Durrer Adalbert · Nationalrat · 2000-11-29
Durrer Adalbert · Nationalrat · Obwalden · Christlichdemokratische Fraktion · 2000-11-29
Wortprotokoll
Ich kann es kurz machen. Es ist hier wie beim Autofahren: Wir können nicht in Richtung eines liberalisierten Marktes vorwärts steuern und gleichzeitig auf die Bremse treten. Wir haben jetzt mit der Zustimmung zur ständerätlichen Fassung nicht in den fünften Gang geschaltet oder gar den Turbo gezündet, sondern wir fahren sehr moderat und an die Verhältnisse angepasst, im dritten oder vierten Gang. Statt mit dem anderen Fuss auf der Bremse zu stehen und falsche Signale an die Kleinkonsumenten, die Haushalte und die KMU auszusenden, sollten wir versuchen, vernünftige Sicherheiten einzubauen - bei der Darlehenslösung, allenfalls bei der Erneuerungslösung, beim Service public und bei den Schranken für die Gestaltung der Durchleitungspreise. Das ist die richtige Lösung.

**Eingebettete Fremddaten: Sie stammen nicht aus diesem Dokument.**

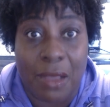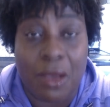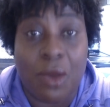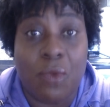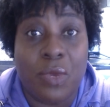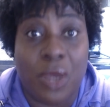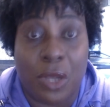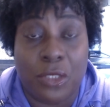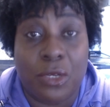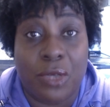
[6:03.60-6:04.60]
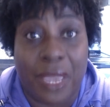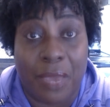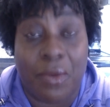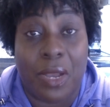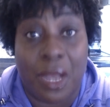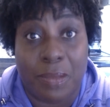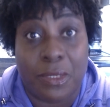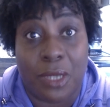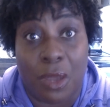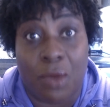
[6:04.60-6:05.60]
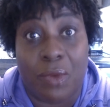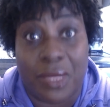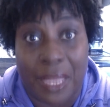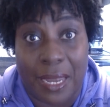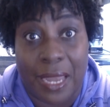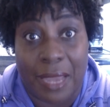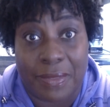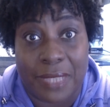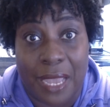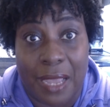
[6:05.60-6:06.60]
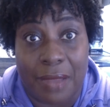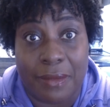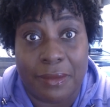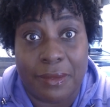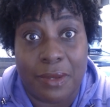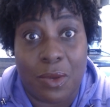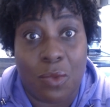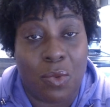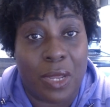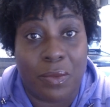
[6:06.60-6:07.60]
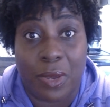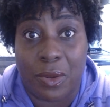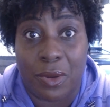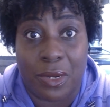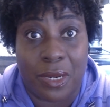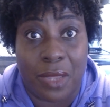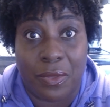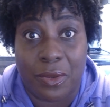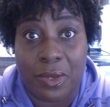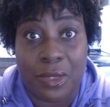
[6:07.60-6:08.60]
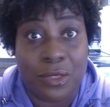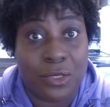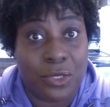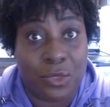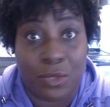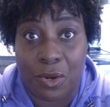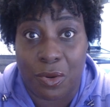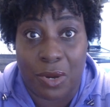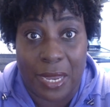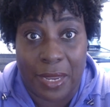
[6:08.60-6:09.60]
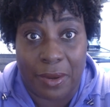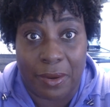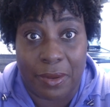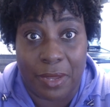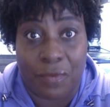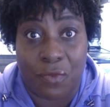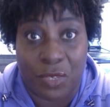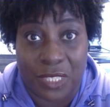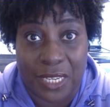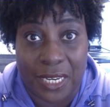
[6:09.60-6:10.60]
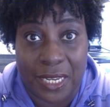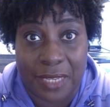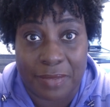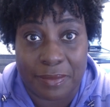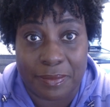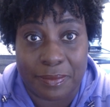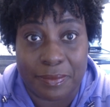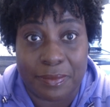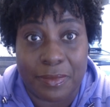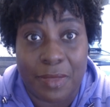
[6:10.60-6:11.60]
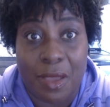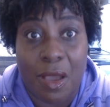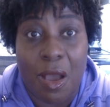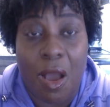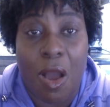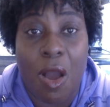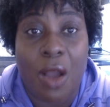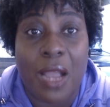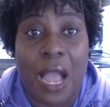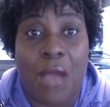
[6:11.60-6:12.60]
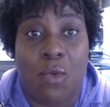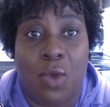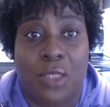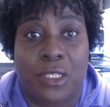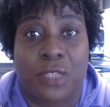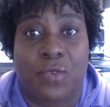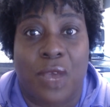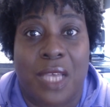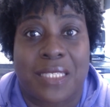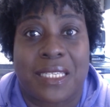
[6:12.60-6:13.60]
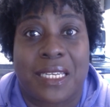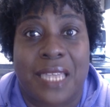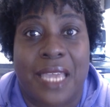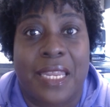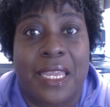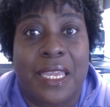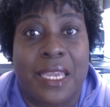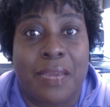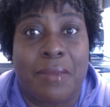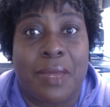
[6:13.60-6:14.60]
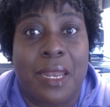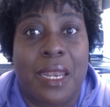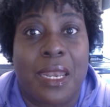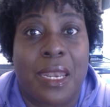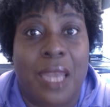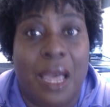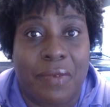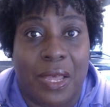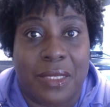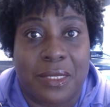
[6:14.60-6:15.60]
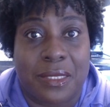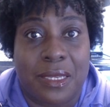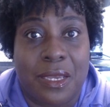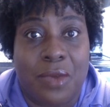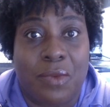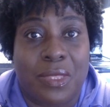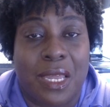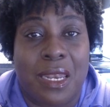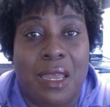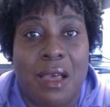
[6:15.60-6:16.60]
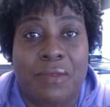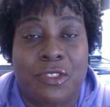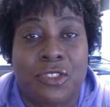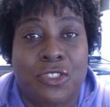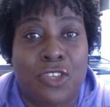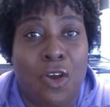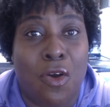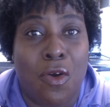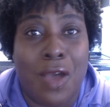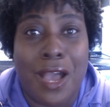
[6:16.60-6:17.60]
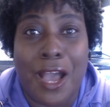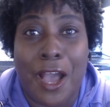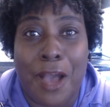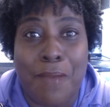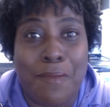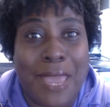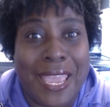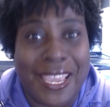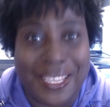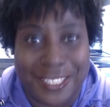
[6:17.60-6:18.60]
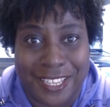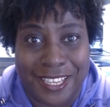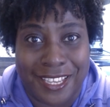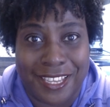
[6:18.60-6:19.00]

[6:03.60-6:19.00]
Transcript: We also get what comes along with that lifestyle. One way or another, sooner or later, unfortunately. All God wants is for us to let him love us with a love so amazing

Sollte sich auf dem Weg zur vollständigen Öffnung zeigen, dass Korrekturen nötig sind, wie das im Ausland - in England oder Norwegen zum Beispiel - der Fall war, hat der Bundesrat die Möglichkeit, solche Korrekturen einzuleiten, sei es faktisch, sei es über das Verordnungsrecht oder, wenn es dannzumal wirklich nötig ist, in der Gesetzgebung. Auch wir als Parlament haben jederzeit diese Möglichkeit. Aber es ist nun wirklich nicht einsichtig, praktisch auf das Datum hin, an dem die vollständige Öffnung erst Realität wird, einen Bericht zu verlangen und heute schon auf Vorrat irgendwelche gesetzlichen Änderungen zu beantragen, ohne zu wissen, worum es dannzumal gehen könnte.
Von daher war die Kommission grossmehrheitlich der Auffassung, dass man den Antrag der Minderheit ablehnen müsse, was ich Ihnen auch empfehle.